Капля конденсата соскальзывает со стекла и с громким хлопком падает на стол.
— Замороженную Маргариту.
У меня сводит челюсти, и на станцию въезжают два поезда мыслей.
Первая: ни одному бармену с опытом работы более одного дня не придет в голову наливать Маргариту в бокал для вина.
Вторая: за все годы, что я знаю Клайва, я ни разу не видел, чтобы он пил что-то, кроме водки с содовой. И уж тем более я никогда не видел, чтобы он пил коктейль — уж точно не тот, который нужно взбалтывать вручную.
Несколько мгновений мы пристально смотрим друг на друга, и я сдерживаю неожиданное желание ударить его кулаком в челюсть. Это мимолетное ощущение, но моя рука дергается в знак согласия. Господи. Я никого не бил голыми руками с тех пор, как почти десять лет назад купил свое первое казино. Я пришел на встречу с потенциальным инвестором, а он посмотрел на мои разбитые костяшки и встал.
То, что он сказал через плечо перед уходом, запомнилось мне на всю жизнь.
Есть лишь небольшая разница между бандитом и бизнесменом, парень. У одного кровь на руках, а у другого — на чужих.
Через месяц я нанял Гриффина. С тех пор я никогда не испытывал такого удовлетворения, когда кости хрустели под моим кулаком.
Поверх лысеющей головы Клайва на меня пристально смотрит пара глаз. Я поднимаю взгляд вверх и замечаю, что Габ свирепо смотрит поверх своих карт. Он приподнимает бровь. Это едва заметное подергивание мускула, но в его устах этого достаточно, чтобы оборвать жизнь.
Я делаю паузу, прикусываю внутреннюю сторону щеки и обдумываю его молчаливое предложение. Это учитывая, что все большие шишки из Miller & Young заслужили свое место на вершине моего сегодняшнего хит-парада. В прошлый четверг цена их акций начала падать и не восстанавливалась всю неделю. Мне пришлось тащить совет директоров аж на Побережье, чтобы выяснить почему. В отношении финансового директора тайно ведется расследование по обвинению в растрате, и ни у одного из идиотов не хватило смелости поднять трубку и сообщить мне об этом.

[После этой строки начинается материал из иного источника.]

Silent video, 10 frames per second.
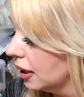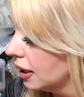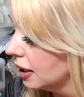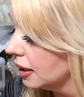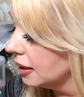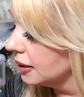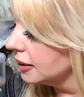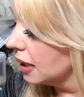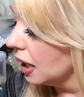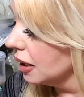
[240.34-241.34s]

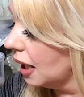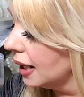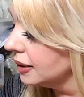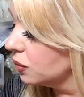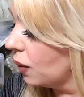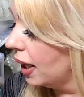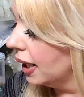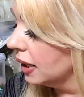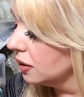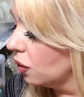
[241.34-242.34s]
is
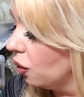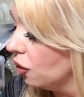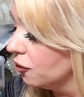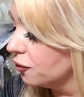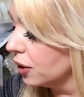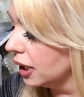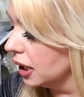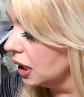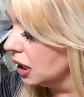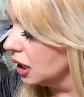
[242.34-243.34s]
lightweight, oil
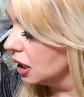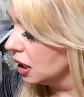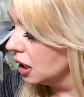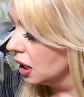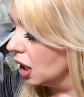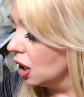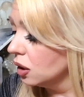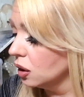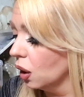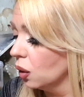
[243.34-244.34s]
free,
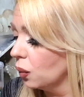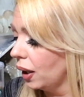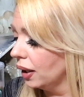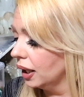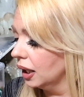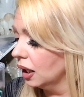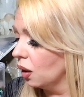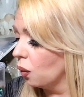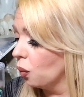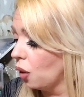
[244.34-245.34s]
long
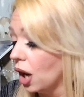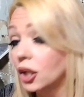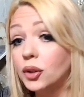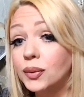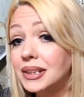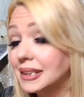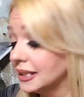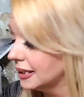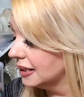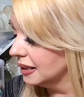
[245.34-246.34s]
wearing, water
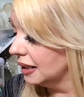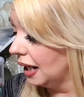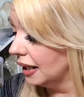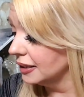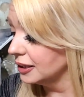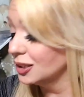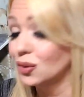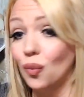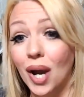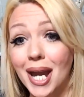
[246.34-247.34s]
resistant, and
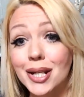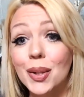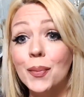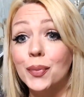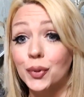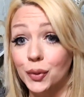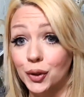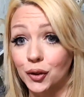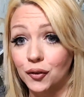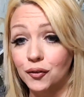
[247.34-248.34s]
sweat
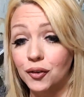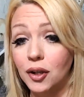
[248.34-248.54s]
proof.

Каждый из них в свое время встретит свою кончину, но, как и подобает манере Гриффина, они уйдут не с грохотом, а с шепотом. Глушитель, прижатый к виску на пустой парковке. Неисправные тормоза на автостраде.
Это не потому, что я выше садизма. На самом деле это не так. Просто я держу эту сторону себя в ухоженном состоянии и на коротком поводке. Я позволяю себе расслабиться только на одну неделю в месяц, когда мы с братьями играем в нашу игру. Как только все заканчивается, я надеваю на нее намордник и возвращаюсь к делегированию функций стороннему исполнителю своих проблем.
Возвращаюсь к тому, чтобы устранять с эффективностью, а не к уничтожению вспышкой злости.
Я неохотно качаю головой в сторону Габа. Не меняя выражения лица, он продолжает свою игру, и я возвращаю свое внимание к Клайву, растягивая губы в фальшивой, как трехдолларовая купюра, улыбке.
— Наслаждайся.
Звук, с которым мое кольцо ударяется о стол, заставляет его вздрогнуть.
Выйдя на террасу, я держусь в тени, пока не добираюсь до самого дальнего конца пустой зоны отдыха, где звуки хорошо проводимого времени едва доносятся до моих ушей.
Небо темное, океан еще темнее. Волны бурные, безжалостные, и каждый раз, когда они бьются о корпус яхты, поднимается легкий туман и обжигает мою кожу.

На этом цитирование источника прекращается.